Nice! Mine is the "big brother"...alpine white/sakhir orange M5. I have my black front and side grills siting in my office ready for install once it is in my garage.


----------



## Marktroy19 (Oct 20, 2012)

Damn!!! The M5 soooo... (Speechless) That's a pretty sick!! Congrats!


----------



## chriscali (Oct 21, 2012)

*hey there*

I have my car on same ship too. The ship might get to P H, in 24 25 oct. but droping off off all cars might take up to 5 days. transglobal says. imagine there is final port as far as I remeber. and they have few thousands cars, new and used. you will be able to pic up the car from port on Nov 1. or so. taking many cars off the ship takes at least few good bussiness days.

I wait updates for my car too.


----------



## Marktroy19 (Oct 20, 2012)

Ya. I can't wait! My CA told me that if the car is one if the first out then it might be at the dealership in 1-2 days


----------



## ciboM5 (May 10, 2012)

chriscali said:


> I have my car on same ship too. The ship might get to P H, in 24 25 oct. but droping off off all cars might take up to 5 days. transglobal says. imagine there is final port as far as I remeber. and they have few thousands cars, new and used. you will be able to pic up the car from port on Nov 1. or so. taking many cars off the ship takes at least few good bussiness days.
> 
> I wait updates for my car too.


There is a chance that the ship will stop in San Diego before Port Hueneme. I don't think that it will be 5+ sailing days behind the FIDELIO, which has already departed for Tacoma.

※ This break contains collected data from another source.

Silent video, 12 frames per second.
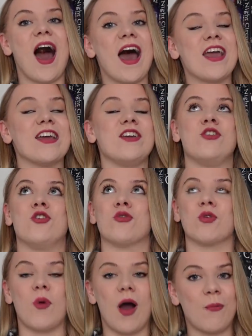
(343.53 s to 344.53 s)
I
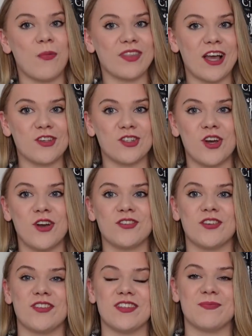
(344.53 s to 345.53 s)
grew up with that show,
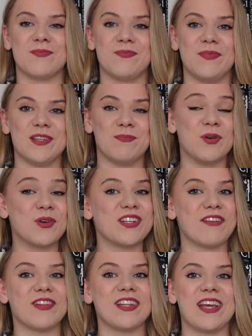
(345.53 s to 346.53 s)
so this book
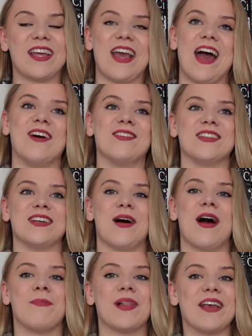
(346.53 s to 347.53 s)
definitely held
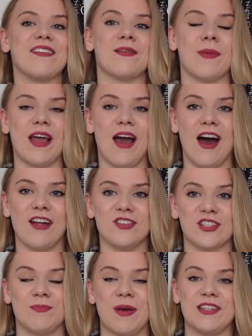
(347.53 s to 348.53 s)
a place in my heart
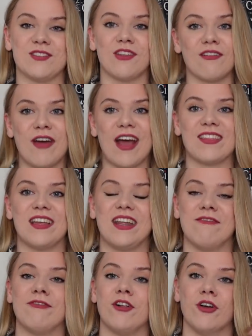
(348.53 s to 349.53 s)
just based on the fact that
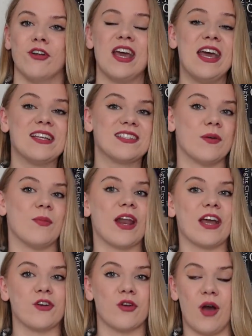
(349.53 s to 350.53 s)
it followed someone
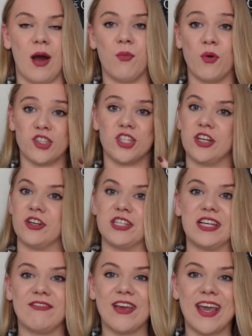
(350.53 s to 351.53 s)
I grew up watching on
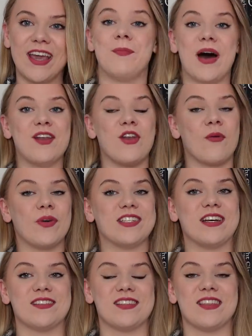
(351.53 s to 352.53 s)
TV, but no one
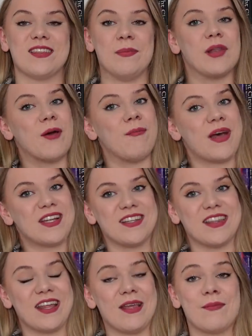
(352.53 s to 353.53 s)
tells the blurb better
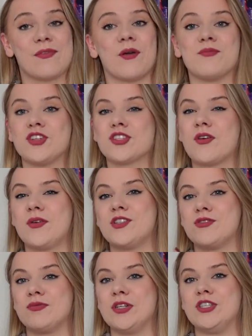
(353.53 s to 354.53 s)
than him, so I'm just going
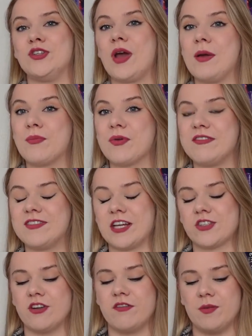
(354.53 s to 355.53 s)
to read you a brief
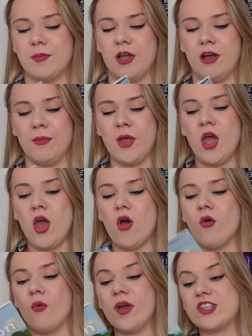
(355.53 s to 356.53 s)
section of the blurb,
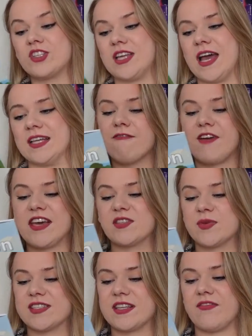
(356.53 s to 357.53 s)
which says,
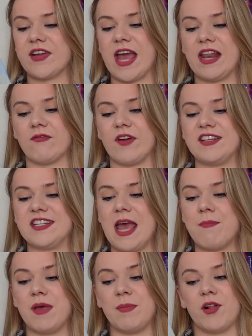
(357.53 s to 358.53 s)
faced with suffocating red
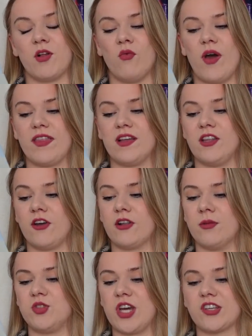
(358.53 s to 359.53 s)
tape, biblical weather,
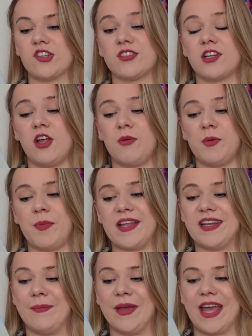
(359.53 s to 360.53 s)
local objections, a global
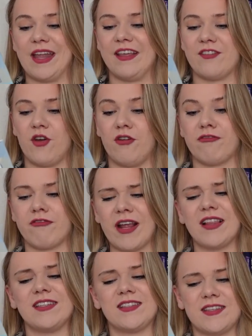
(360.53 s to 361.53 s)
pandemic, and his own
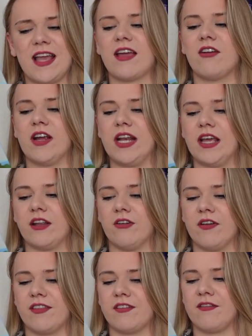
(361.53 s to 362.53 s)
frankly staggering
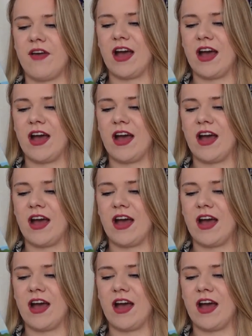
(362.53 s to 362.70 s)
ignorance of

In looking at the ports that the CEPHEUS LEADER stopped at in Europe and the amount of time spent at each, I my bet is that it will be in San Diego in the next day, spend 8 hours in port, then sail on to Port Hueneme arriving on the 24th...which would be on-schedule. Keep in mind that it left Bremerhaven 3 days late :thumbdwn:

All of the non-ED cars have it pretty easy...all clear customs on the boat and the VDC can process up to 600 cars per day. ED cars are a completely different story. All have to be inspected and then they clear and move on to the VDC. In the case of my car, it will have its oil pump replaced while there before heading to the dealer.

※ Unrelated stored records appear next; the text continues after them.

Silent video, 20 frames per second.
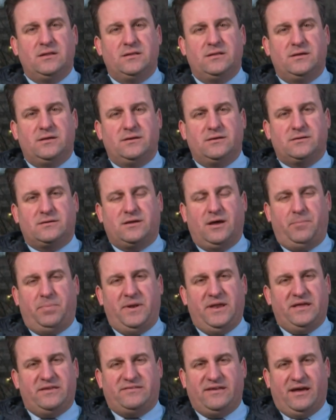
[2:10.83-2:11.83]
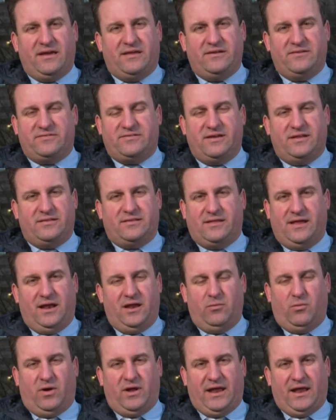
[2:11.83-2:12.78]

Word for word: the company executive said they didn'tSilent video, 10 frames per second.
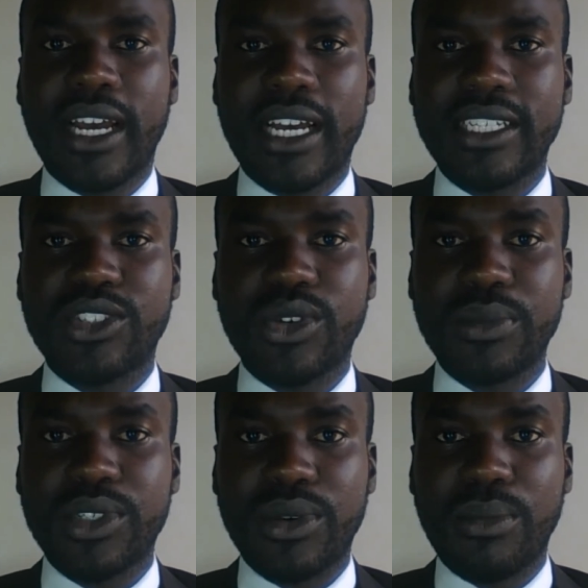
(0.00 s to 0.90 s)

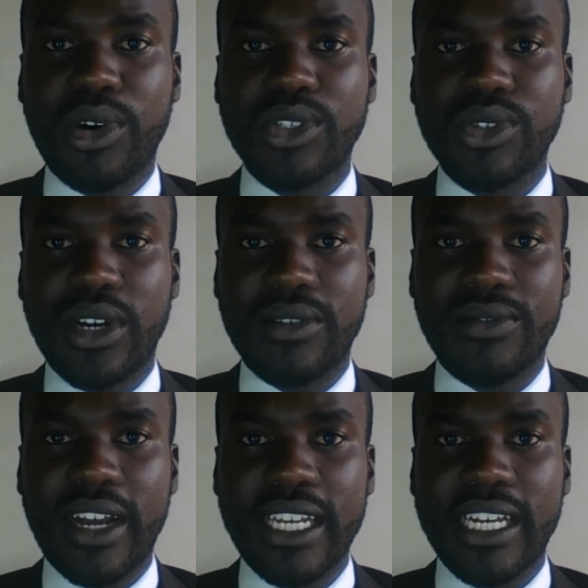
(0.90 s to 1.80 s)
description box. You can
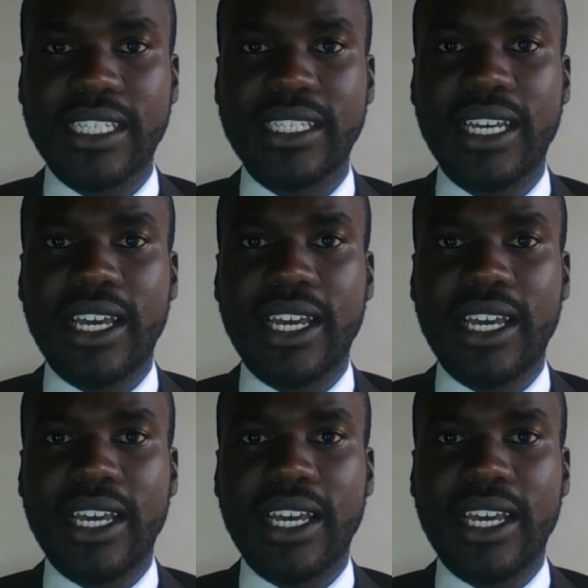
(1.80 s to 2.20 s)
find us.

Fingers crossed for fast customs agent(s) and expedited VDC processing


----------



## Marktroy19 (Oct 20, 2012)

Wow... Thanks for the info  I just wanna wait at the port and hop in my car when it arrives!!!


----------



## ciboM5 (May 10, 2012)

Marktroy19 said:


> Wow... Thanks for the info  I just wanna wait at the port and hop in my car when it arrives!!!


LOL...you and me both.


----------



## Marktroy19 (Oct 20, 2012)

LOL... I'm just waiting for my CA to say... "Hey! Your car is here!"


----------



## ciboM5 (May 10, 2012)

The CEPHEUS LEADER is back in-range. Off the coast of Baja, headed to San Diego:


----------



## Marktroy19 (Oct 20, 2012)

Sweet!!!!! It's getting closer!!


----------



## tonmonde (Oct 20, 2005)

nice! well it updated again.
its passing cedros islands


----------



## Marktroy19 (Oct 20, 2012)

Nice!!! Go Cepheus Leader Go!


----------



## tredirtyfive (Apr 1, 2010)

Hurry Please...Gwaar!!!


----------



## Marktroy19 (Oct 20, 2012)

Haha! I know... tredeirtyfive... what did you get?


----------



## tonmonde (Oct 20, 2005)

nice we're in San Diego!
please post when you guys get the call from your CAs!


----------



## Marktroy19 (Oct 20, 2012)

Nice!!!! I talked to my CA... He's hoping it will be at the dealership by the 30th. That's after all the extra goodies are installed


----------



## ciboM5 (May 10, 2012)

Woo Hoo! Finally. Seemed like an eternity to get to this point. Few more hours, and then hopefully on its way to Port Hueneme


----------



## Marktroy19 (Oct 20, 2012)

Yes!!!! It's soooooooo close!!


----------